Neighborhood income and other structural factors have significant impacts on whether an individual in the area has been infected with or died from COVID-19, a new national study finds.
Areas with high populations of marginalized and minoritized populations that have historically been disinvested in were the hardest hit by the virus early in the pandemic, according to the research letter, “Assessment of Community-Level Disparities in Coronavirus Disease 2019 (COVID-19) Infections and Deaths in Large US Metropolitan Areas,” published in JAMA Network Open.
The research looked at data from the combined statistical areas (CSAs) of 10 major U.S. cities – Atlanta, Boston, Chicago, Detroit, Los Angeles, Miami, New Orleans, New York City, Philadelphia and Seattle. Learn more about states tracking COVID-19 race and ethnicity data.
In counties where the population was substantially non-white with a median income defined as $60,240, the COVID-19 death rate was more than nine times higher when compared to counties that are substantially white with the same median income. And the infection rate was nearly eight times higher for the more racially and ethnically diverse counties that authors called “more-poverty areas.” More investigation needs to be done to understand why there is inequitable access to opportunities and resources that cause non-whites to have lower incomes.
But racial inequities didn’t disappear in higher-income counties where the median income was $79,834, which means that larger structural factors are at play that cause marginalized and minoritized groups to have worse outcomes. The COVID-19 infection and death rates were nearly three times higher in substantially non-white counties with higher median incomes when compared to substantially white, higher income counties that study authors called “less-poverty counties.”

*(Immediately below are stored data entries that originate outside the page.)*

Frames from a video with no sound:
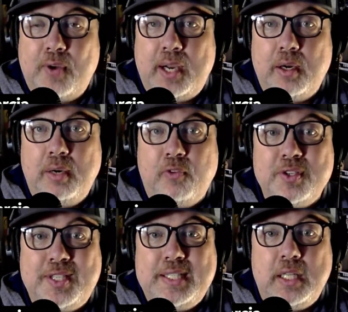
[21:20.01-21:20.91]
record,
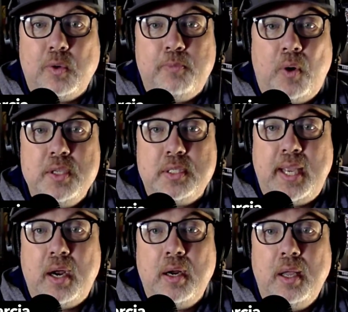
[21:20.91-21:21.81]
for 63 points.
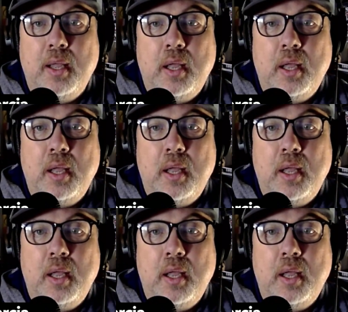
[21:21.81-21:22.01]
They are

“We knew from news reports and other smaller studies that have been coming out here and there that the African-American population, the Latino population and South Asian communities were being hit pretty hard by the virus,” said the study’s corresponding author Samrachana Adhikari, PhD, an assistant professor in the Division of Biostatistics within the Department of Population Health at New York University Grossman School of Medicine.
“But looking at the high-poverty areas, they were being hit nine times higher and that was a stark number. The differences in less-poverty areas is pretty stunning and it surprised us as well,” said Adhikari, adding that there is no biological or genetic basis for why these inequities would exist.